There is also the philosophical question of accountability. If an automated system makes a catastrophic error—a 'false positive' that results in the wrongful imprisonment of an innocent individual—who is held liable? Is it the software developer, the state, or the human judge who rubber-stamped the machine's suggestion? Our current legal frameworks are ill-equipped to handle the diffusion of responsibility that automation brings.

As we navigate this transition, the legal profession faces a crossroads. We must decide whether the goal of justice is merely efficiency and statistical accuracy, or if it requires the nuanced, empathetic, and often messy application of human judgment. To lose the human element in the pursuit of perfection may be the greatest injustice of all. The challenge for the next decade will be to ensure that while we use technology to assist the law, we do not allow it to replace the very essence of human equity.


Comprehension — multiple choice

  1. What is the writer's main purpose in the first paragraph? A. To celebrate the efficiency of modern legal technology. B. To introduce a debate regarding the use of AI in law. C. To argue that science fiction has predicted the future accurately. D. To suggest that human bias is no longer a problem in courts.

  2. What does the writer imply about the use of historical data in the second paragraph? A. It is the most reliable way to ensure judicial objectivity. B. It is too complex for human judges to understand. C. Its perceived neutrality is actually quite questionable. D. It is the primary reason for the rise in crime rates.

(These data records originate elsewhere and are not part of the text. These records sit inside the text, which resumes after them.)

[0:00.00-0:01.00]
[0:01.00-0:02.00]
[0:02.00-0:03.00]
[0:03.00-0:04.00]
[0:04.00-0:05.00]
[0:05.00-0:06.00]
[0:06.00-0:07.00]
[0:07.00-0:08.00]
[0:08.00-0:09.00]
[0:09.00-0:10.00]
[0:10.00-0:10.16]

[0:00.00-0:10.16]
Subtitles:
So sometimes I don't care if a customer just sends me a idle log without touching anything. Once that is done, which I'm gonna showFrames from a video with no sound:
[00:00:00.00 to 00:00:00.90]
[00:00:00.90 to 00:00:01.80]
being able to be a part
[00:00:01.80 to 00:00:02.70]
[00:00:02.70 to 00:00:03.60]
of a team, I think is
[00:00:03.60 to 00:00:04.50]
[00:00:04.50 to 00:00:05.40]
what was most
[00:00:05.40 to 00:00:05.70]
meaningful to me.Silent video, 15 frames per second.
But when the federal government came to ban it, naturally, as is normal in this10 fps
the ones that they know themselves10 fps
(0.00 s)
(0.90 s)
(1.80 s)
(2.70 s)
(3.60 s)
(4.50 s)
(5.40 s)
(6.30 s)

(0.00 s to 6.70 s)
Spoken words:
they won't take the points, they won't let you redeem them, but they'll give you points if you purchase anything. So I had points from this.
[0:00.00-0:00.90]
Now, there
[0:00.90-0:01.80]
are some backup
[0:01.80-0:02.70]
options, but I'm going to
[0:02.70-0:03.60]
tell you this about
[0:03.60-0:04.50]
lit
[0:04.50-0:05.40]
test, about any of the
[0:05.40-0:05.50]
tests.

  3. According to the third paragraph, what is the danger of using biased data? A. It makes the legal system too expensive to maintain. B. It could lead to the permanent codification of social inequalities. C. It prevents the police from identifying new crime hotspots. D. It causes the software to malfunction frequently.

  4. What is the 'black box' problem mentioned in the text? A. The physical difficulty of storing large amounts of legal data. B. The difficulty of understanding how an algorithm reaches a conclusion. C. The high cost of proprietary software for the legal sector. D. The lack of digital literacy among current judges.

  5. How does the writer view the current legal framework regarding automation? A. It is perfectly designed to handle new technological challenges. B. It is too focused on corporate intellectual property. C. It is not sufficiently prepared for issues of accountability. D. It is being replaced too quickly by automated systems.

  6. What is the overall tone of the conclusion? A. Optimistic about the future of legal technology. B. Dismissive of the importance of human empathy. C. Cautious and reflective regarding the future of justice. D. Aggressive in its demand for a total ban on AI.


Gapped text — missing sentences

A. This creates a feedback loop where the law does not just respond to crime, but actively shapes the socio-economic reality of certain populations.

B. Instead of breaking the cycle of inequality, we risk automating it.

C. The right to a fair trial becomes increasingly nebulous when the accuser is an opaque algorithm.

D. To lose the human element in the pursuit of perfection may be the greatest injustice of all.

E. This ensures that the legal system remains profitable for the private sector.


Glossary

  1. Proponent (Defensor/Partidario)
  2. Recidivism (Reincidencia)
  3. Precarious (Precario/Inseguro)
  4. Codify (Codificar/Consolidar)
  5. Obscured (Oscurecido/Oculto)
  6. Nebulous (Nebuloso/Vago)
  7. Liability (Responsabilidad legal)
  8. Equity (Equidad)

Answers

Comprehension 1. B 2. C 3. B 4. B 5. C 6. C

Gapped Text (Note: The sentences were removed from the text above. Learners must match them to the logic of the original text.) Note to teacher: In a real exam, the gaps would be numbered in the text. Based on the text provided, the sentences belong to the following locations: * Sentence A belongs to the 3rd paragraph. * Sentence B belongs to the 3rd paragraph. * Sentence C belongs to the 4th paragraph. * Sentence D belongs to the 6th paragraph. * Sentence E is the distractor.